WHAT THIS TASK INVOLVES: Once the pictures are set aside, retype the remaining entries exactly.

(Saved entries)

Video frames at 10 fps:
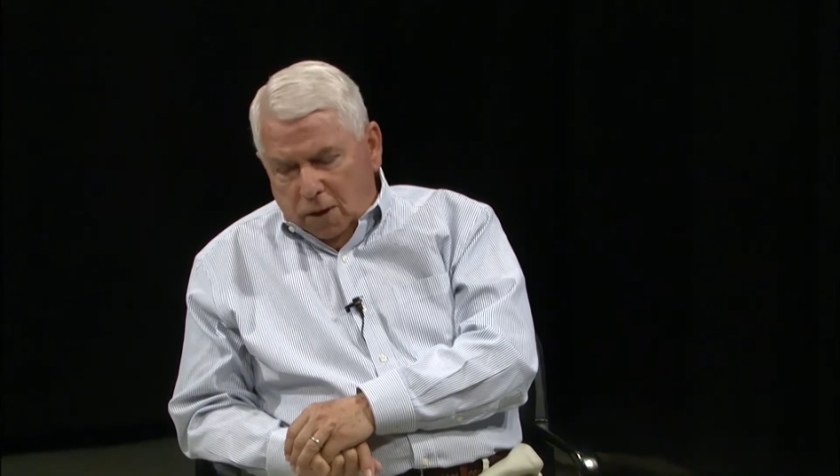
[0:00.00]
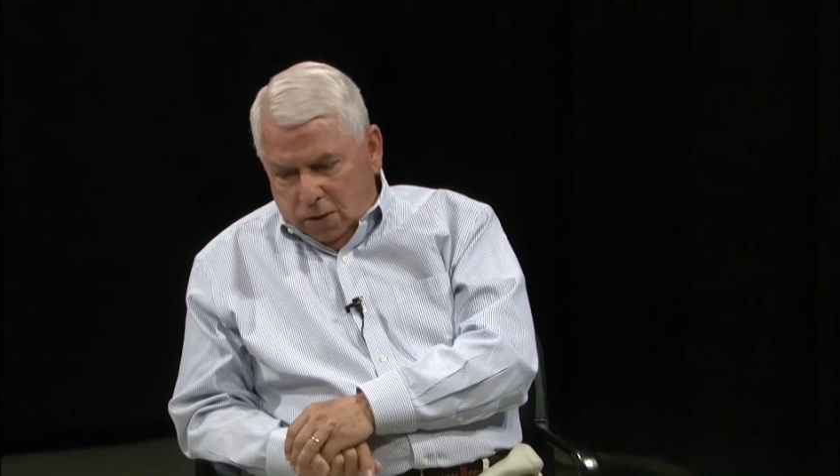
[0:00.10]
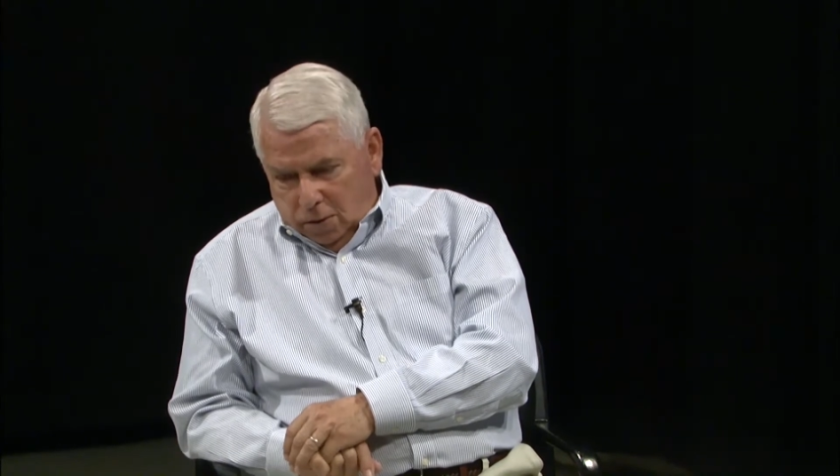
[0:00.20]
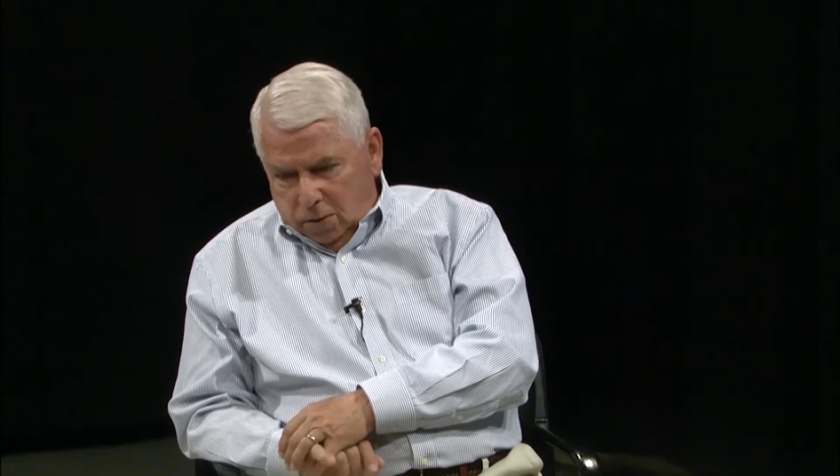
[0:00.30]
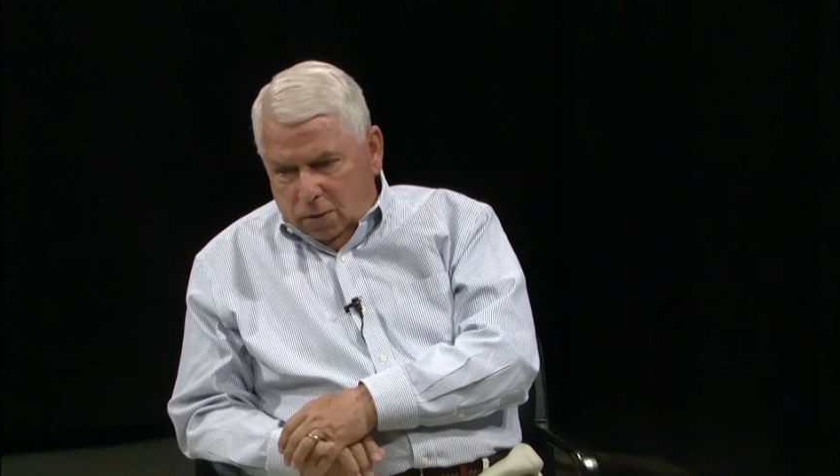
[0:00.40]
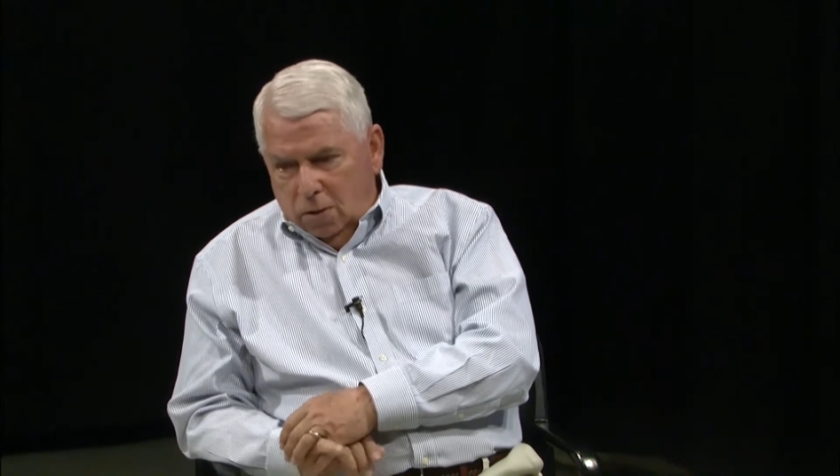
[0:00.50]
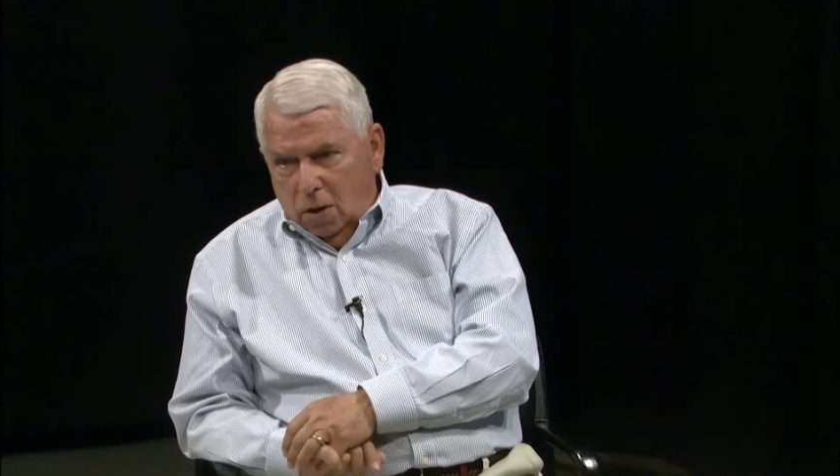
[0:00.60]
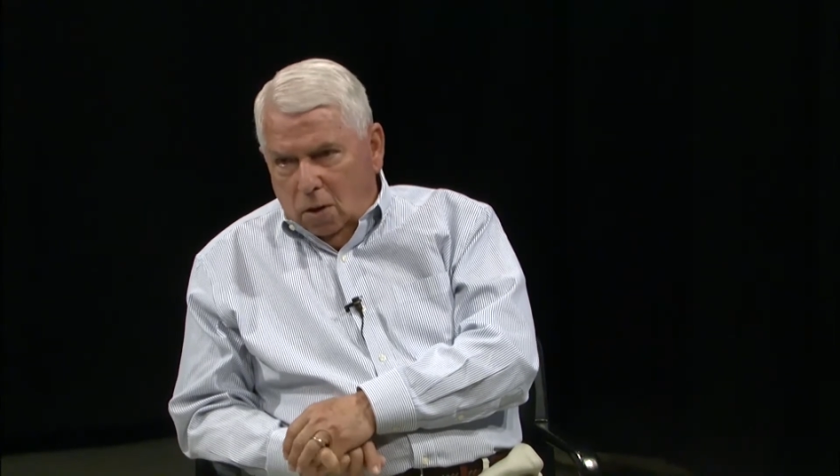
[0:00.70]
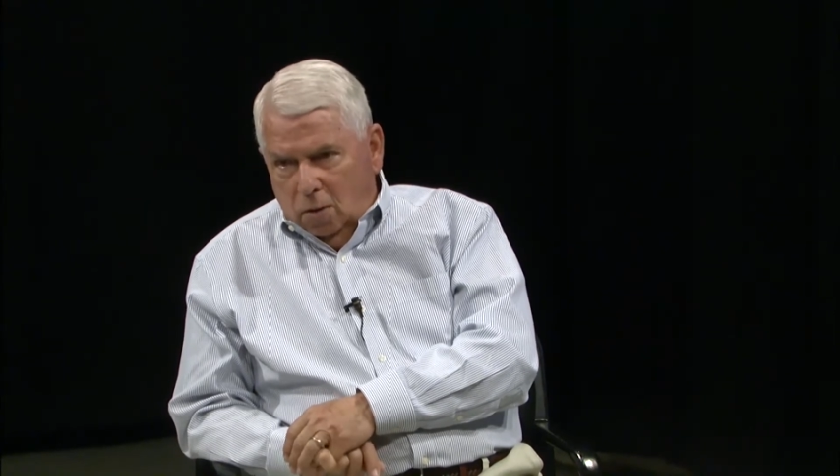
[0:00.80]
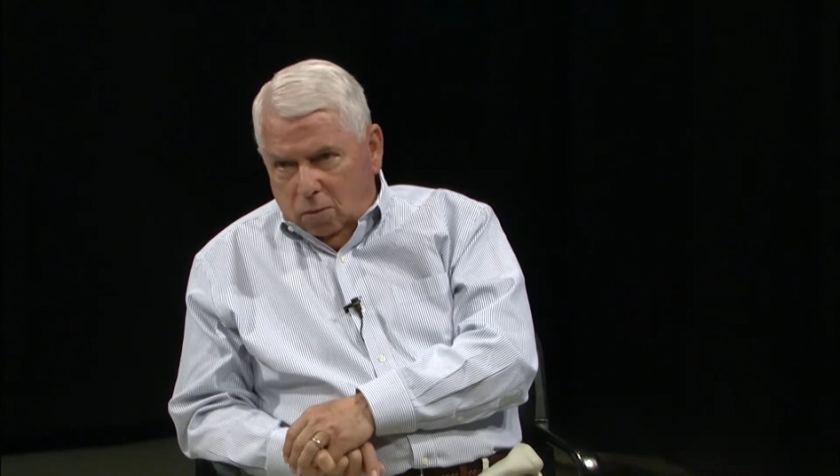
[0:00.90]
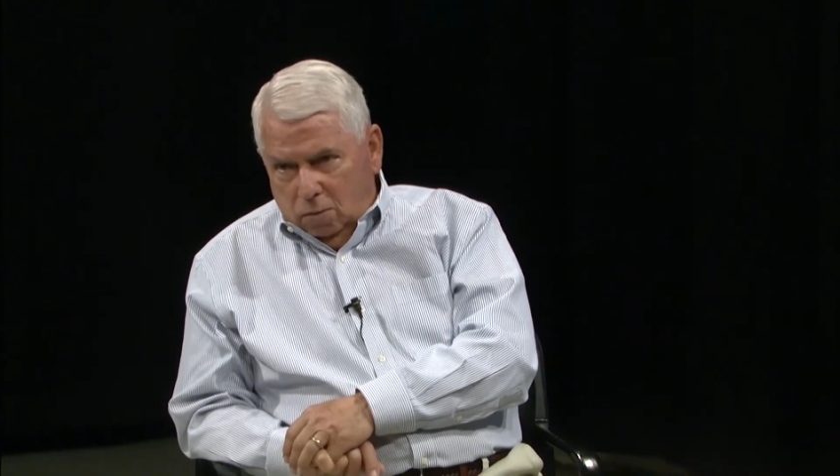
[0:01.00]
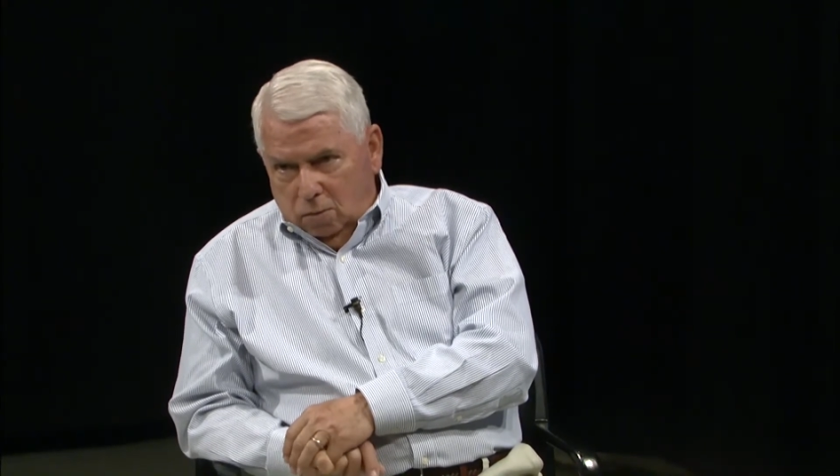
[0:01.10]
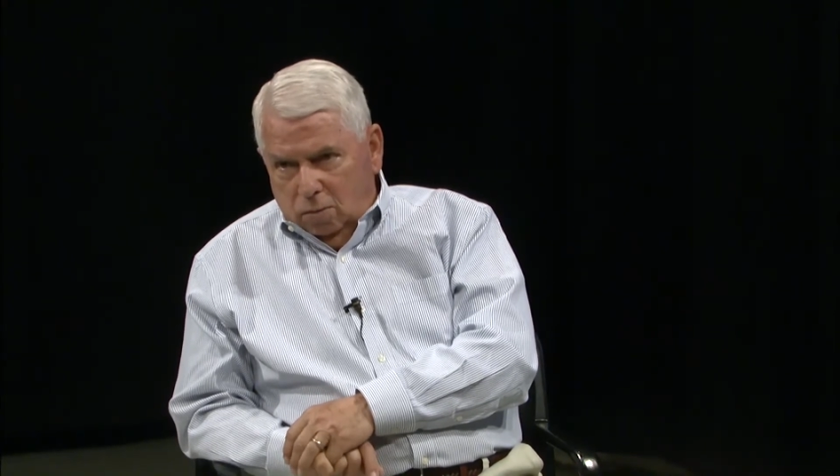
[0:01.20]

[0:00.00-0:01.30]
Let's, you know,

ANSWER TO THE PROBLEM:
Video frames at 10 fps:
[0:00.00]
[0:00.10]
[0:00.20]
[0:00.30]
[0:00.40]
[0:00.50]
[0:00.60]
[0:00.70]
[0:00.80]
[0:00.90]
[0:01.00]
[0:01.10]
[0:01.20]

[0:00.00-0:01.30]
Let's, you know,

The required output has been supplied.